::: RECORDED DATA :::

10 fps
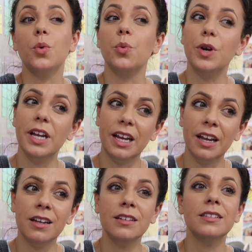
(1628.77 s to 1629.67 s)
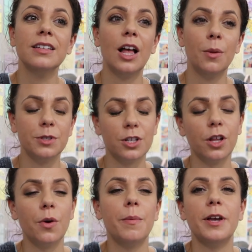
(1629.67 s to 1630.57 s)
reading helps to
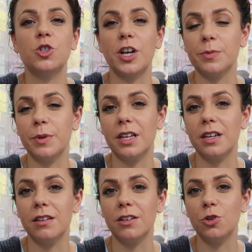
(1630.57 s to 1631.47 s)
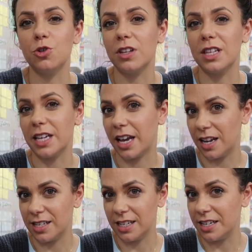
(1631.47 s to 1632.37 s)
lower my stress but then usually the
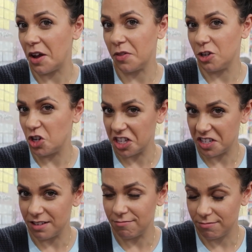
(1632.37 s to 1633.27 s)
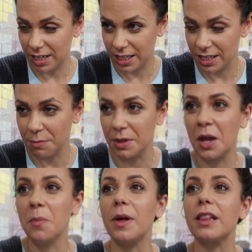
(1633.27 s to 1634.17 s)
second I sit down then Jensen needs
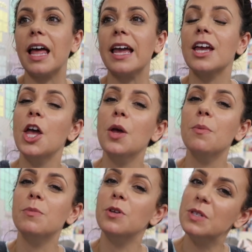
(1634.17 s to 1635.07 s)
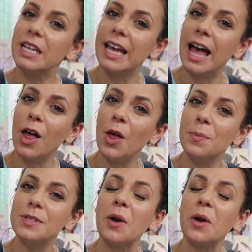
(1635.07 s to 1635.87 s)
something but like music helps.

:::

Repeat the data in full, exactly as it stands, but drop every picture.

10 fps
(1628.77 s to 1629.67 s)
(1629.67 s to 1630.57 s)
reading helps to
(1630.57 s to 1631.47 s)
(1631.47 s to 1632.37 s)
lower my stress but then usually the
(1632.37 s to 1633.27 s)
(1633.27 s to 1634.17 s)
second I sit down then Jensen needs
(1634.17 s to 1635.07 s)
(1635.07 s to 1635.87 s)
something but like music helps.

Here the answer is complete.